[DATA EXTRACT Boundary: Start]

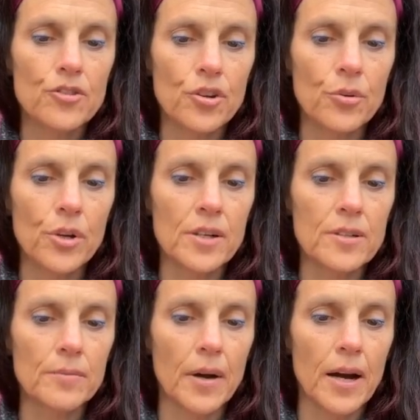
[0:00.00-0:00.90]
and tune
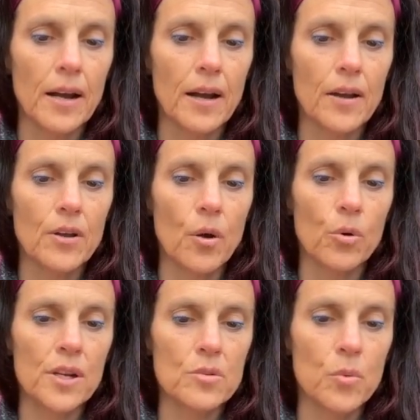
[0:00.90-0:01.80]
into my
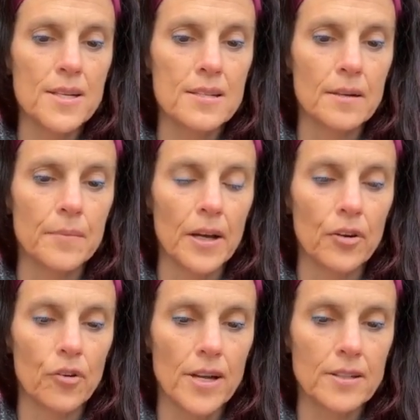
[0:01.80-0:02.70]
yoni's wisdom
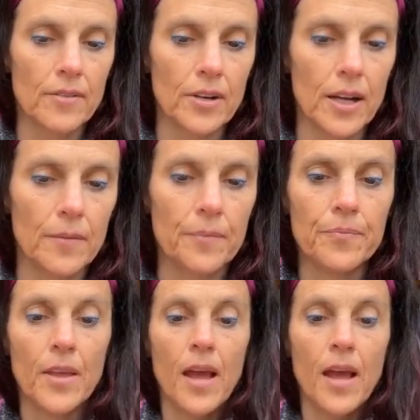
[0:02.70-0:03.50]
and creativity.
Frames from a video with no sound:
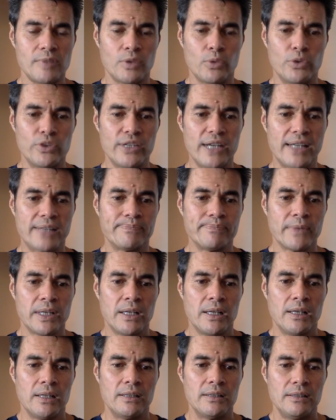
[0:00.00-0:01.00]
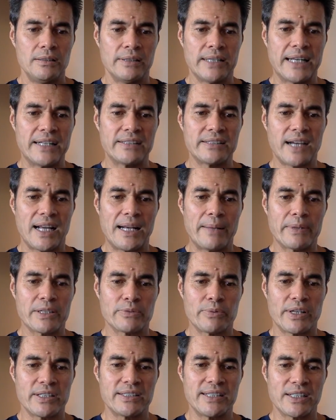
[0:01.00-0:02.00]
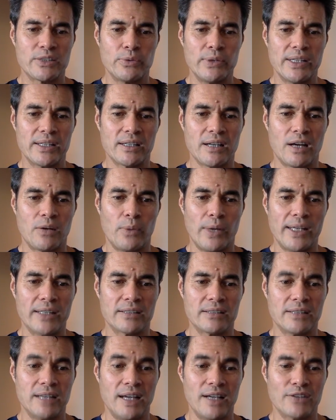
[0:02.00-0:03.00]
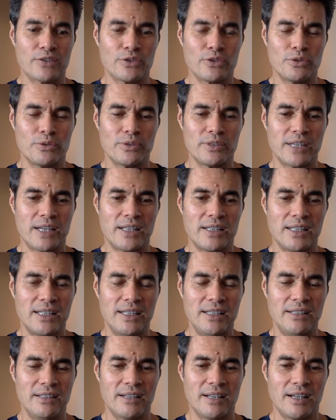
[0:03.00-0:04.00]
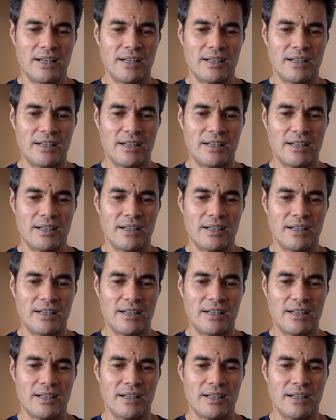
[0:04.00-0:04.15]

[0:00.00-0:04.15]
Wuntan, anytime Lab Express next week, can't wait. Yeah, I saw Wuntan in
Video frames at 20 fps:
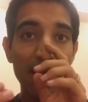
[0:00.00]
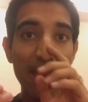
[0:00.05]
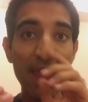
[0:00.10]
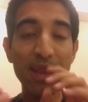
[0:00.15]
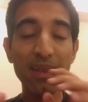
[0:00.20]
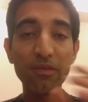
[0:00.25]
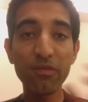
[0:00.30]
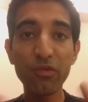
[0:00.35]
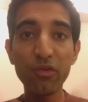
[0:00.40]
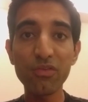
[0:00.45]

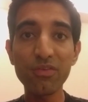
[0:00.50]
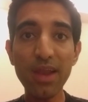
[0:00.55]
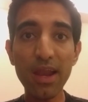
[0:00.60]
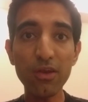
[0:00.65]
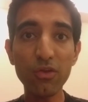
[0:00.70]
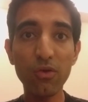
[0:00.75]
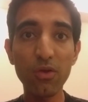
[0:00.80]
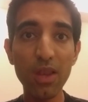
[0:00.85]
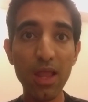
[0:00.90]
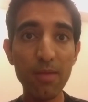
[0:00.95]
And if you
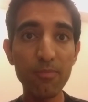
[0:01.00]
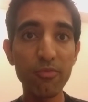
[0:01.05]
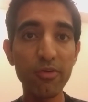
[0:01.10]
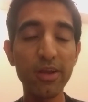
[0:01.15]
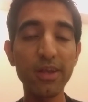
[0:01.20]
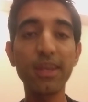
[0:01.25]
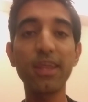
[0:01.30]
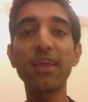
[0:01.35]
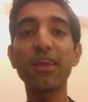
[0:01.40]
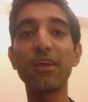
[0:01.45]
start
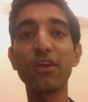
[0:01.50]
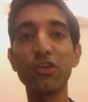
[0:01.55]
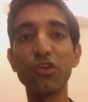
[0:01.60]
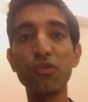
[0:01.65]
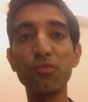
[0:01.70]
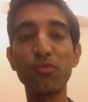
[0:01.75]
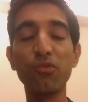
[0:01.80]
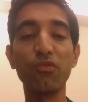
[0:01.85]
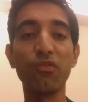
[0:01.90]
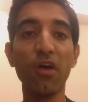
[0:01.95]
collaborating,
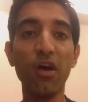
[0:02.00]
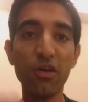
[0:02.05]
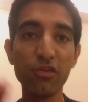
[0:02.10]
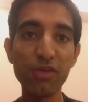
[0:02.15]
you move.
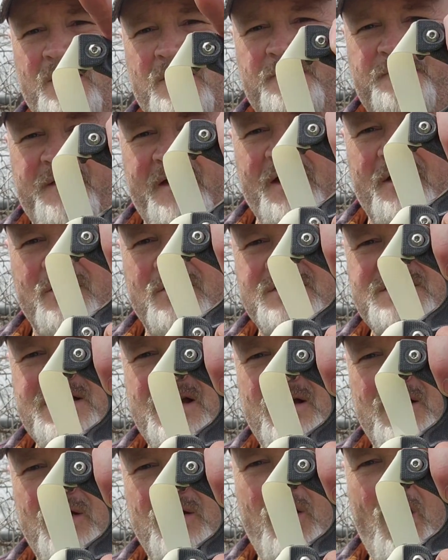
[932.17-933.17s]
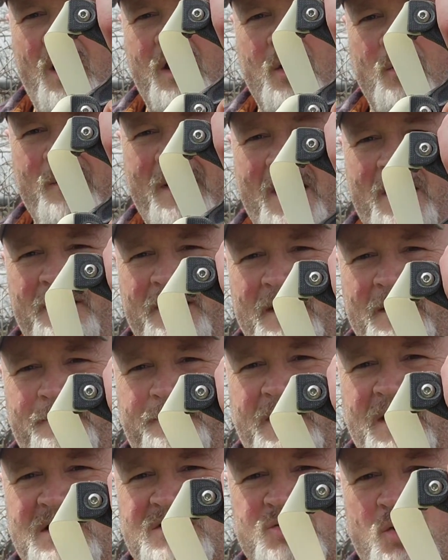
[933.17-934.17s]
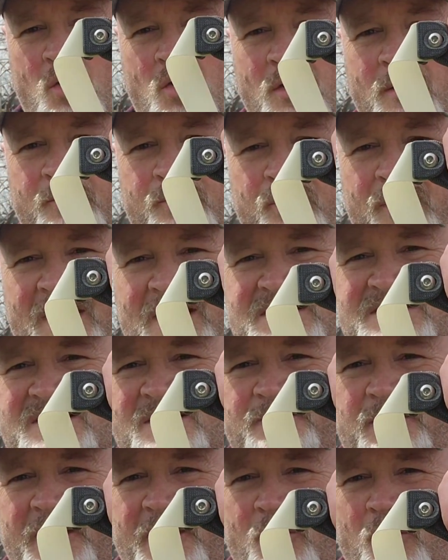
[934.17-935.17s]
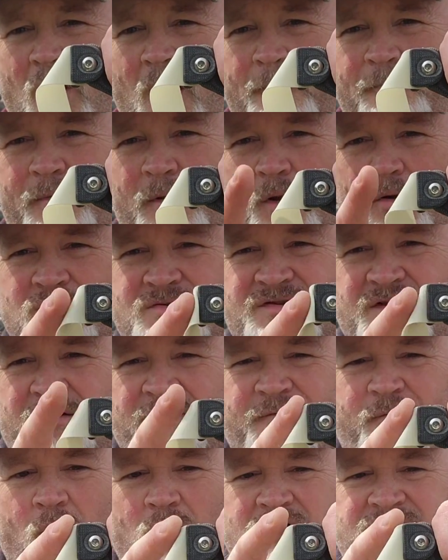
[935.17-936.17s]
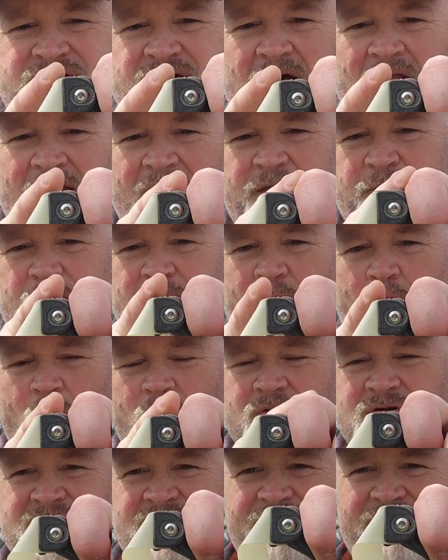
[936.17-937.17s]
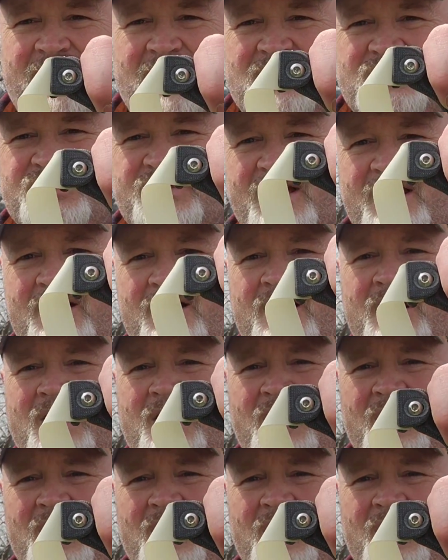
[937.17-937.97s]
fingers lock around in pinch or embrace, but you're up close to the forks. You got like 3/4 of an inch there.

[DATA EXTRACT Boundary: End]

ACTIVITY ▸ Copy all of the entries verbatim, leaving out any pictures they contain.

WRITTEN RESPONSE ▸
[0:00.00-0:00.90]
and tune
[0:00.90-0:01.80]
into my
[0:01.80-0:02.70]
yoni's wisdom
[0:02.70-0:03.50]
and creativity.
Frames from a video with no sound:
[0:00.00-0:01.00]
[0:01.00-0:02.00]
[0:02.00-0:03.00]
[0:03.00-0:04.00]
[0:04.00-0:04.15]

[0:00.00-0:04.15]
Wuntan, anytime Lab Express next week, can't wait. Yeah, I saw Wuntan in
Video frames at 20 fps:
[0:00.00]
[0:00.05]
[0:00.10]
[0:00.15]
[0:00.20]
[0:00.25]
[0:00.30]
[0:00.35]
[0:00.40]
[0:00.45]

[0:00.50]
[0:00.55]
[0:00.60]
[0:00.65]
[0:00.70]
[0:00.75]
[0:00.80]
[0:00.85]
[0:00.90]
[0:00.95]
And if you
[0:01.00]
[0:01.05]
[0:01.10]
[0:01.15]
[0:01.20]
[0:01.25]
[0:01.30]
[0:01.35]
[0:01.40]
[0:01.45]
start
[0:01.50]
[0:01.55]
[0:01.60]
[0:01.65]
[0:01.70]
[0:01.75]
[0:01.80]
[0:01.85]
[0:01.90]
[0:01.95]
collaborating,
[0:02.00]
[0:02.05]
[0:02.10]
[0:02.15]
you move.
[932.17-933.17s]
[933.17-934.17s]
[934.17-935.17s]
[935.17-936.17s]
[936.17-937.17s]
[937.17-937.97s]
fingers lock around in pinch or embrace, but you're up close to the forks. You got like 3/4 of an inch there.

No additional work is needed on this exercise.